Monsanto and Sapphire Energy to collaborate to advance yield and stress research; Monsanto taking equity stake in Sapphire
Monsanto Company and Sapphire Energy, Inc., which applies synthetic biology to produce drop-in replacement fuels such as gasoline, diesel, and jet fuel from algae, will enter a multi-year collaboration that will leverage Sapphire’s algae-based research platform to discover genes that could be applied to agriculture, particularly in the field of yield and stress.
Under the agreement, Monsanto and Sapphire will collaborate on algae-based research projects, and Monsanto will make an equity investment in Sapphire. Other terms of the agreement were not disclosed.
The collaboration will enable Monsanto to tap Sapphire’s algal expertise and research tools, which can be used to screen for promising traits in algae that might have applicability in modern agriculture. For Sapphire, this collaboration will push the known boundaries of algal science to search not only for traits that will impact traditional agricultural crops, but will also accelerate Sapphire’s road to commercializing algae as a renewable energy crop.

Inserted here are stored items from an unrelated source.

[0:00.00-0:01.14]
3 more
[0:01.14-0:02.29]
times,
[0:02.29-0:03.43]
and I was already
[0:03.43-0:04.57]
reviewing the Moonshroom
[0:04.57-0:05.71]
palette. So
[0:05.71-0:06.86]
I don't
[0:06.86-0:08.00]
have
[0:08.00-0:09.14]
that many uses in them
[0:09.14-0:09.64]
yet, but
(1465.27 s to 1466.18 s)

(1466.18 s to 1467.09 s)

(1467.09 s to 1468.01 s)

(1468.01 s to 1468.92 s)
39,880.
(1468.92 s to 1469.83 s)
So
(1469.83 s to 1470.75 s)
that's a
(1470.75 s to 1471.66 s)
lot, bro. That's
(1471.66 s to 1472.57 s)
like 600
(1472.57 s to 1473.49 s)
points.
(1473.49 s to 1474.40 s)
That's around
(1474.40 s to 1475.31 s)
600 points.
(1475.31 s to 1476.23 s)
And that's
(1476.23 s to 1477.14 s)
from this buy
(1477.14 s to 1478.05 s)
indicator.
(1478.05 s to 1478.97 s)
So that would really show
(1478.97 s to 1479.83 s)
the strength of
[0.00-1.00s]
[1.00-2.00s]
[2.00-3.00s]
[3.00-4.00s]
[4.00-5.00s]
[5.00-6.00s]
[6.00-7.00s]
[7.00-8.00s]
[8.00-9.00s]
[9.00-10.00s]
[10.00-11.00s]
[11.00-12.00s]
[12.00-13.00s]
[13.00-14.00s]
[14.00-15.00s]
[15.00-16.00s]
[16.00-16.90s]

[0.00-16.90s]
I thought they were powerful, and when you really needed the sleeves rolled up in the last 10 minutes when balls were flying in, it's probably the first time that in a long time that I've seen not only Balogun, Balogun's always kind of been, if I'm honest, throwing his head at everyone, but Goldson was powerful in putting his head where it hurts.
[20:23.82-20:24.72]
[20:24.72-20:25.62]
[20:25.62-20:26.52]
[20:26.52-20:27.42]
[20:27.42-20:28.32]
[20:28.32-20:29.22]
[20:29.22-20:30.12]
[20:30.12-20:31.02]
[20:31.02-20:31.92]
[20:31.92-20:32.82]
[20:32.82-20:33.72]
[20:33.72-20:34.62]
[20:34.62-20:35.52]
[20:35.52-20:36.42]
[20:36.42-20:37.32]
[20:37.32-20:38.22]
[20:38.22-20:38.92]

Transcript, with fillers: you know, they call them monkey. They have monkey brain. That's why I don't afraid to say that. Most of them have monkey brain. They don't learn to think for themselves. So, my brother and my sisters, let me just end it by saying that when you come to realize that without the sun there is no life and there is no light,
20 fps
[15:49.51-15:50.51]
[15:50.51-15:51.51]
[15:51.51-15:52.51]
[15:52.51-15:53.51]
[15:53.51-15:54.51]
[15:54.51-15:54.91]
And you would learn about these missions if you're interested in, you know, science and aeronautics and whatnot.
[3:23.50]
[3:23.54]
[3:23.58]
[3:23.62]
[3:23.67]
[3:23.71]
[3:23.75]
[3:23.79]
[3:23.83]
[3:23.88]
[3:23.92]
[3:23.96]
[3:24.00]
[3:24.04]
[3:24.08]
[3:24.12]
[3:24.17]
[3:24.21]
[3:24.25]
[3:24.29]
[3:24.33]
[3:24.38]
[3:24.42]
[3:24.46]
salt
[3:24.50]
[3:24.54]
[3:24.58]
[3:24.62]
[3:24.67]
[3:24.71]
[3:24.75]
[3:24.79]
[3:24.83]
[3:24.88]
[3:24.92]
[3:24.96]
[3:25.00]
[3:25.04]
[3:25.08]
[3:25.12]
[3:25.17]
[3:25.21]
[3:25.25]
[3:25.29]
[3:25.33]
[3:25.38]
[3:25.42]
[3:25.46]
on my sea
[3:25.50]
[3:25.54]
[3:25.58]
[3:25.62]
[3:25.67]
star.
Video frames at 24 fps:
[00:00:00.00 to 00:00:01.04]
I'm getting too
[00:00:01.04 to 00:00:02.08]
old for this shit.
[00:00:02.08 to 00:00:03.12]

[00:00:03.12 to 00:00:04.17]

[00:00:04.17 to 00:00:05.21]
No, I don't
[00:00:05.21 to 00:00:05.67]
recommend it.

The collaboration will focus on identifying genes that positively affect growth in algae, a target for Sapphire, which might increase crop yields as well.
Sapphire’s expertise in algal research offers a novel platform that will allow us to screen and identify promising genes faster. We face a common goal in looking for ways to improve upon an organism’s ability to achieve greater productivity under optimal and sub-optimal environmental conditions. Together with Sapphire, we can identify genes affecting such traits in algae that might also be applied to corn, cotton, soybeans and other crops.—Robb Fraley, Monsanto’s chief technology officer
Algae are an excellent discovery tool because they have a similar photosynthetic process to other plants but are simple and efficient to work with, Fraley said. Algae also can be grown, screened, tested and selected with high throughput tools, which enables a relatively fast process for researchers.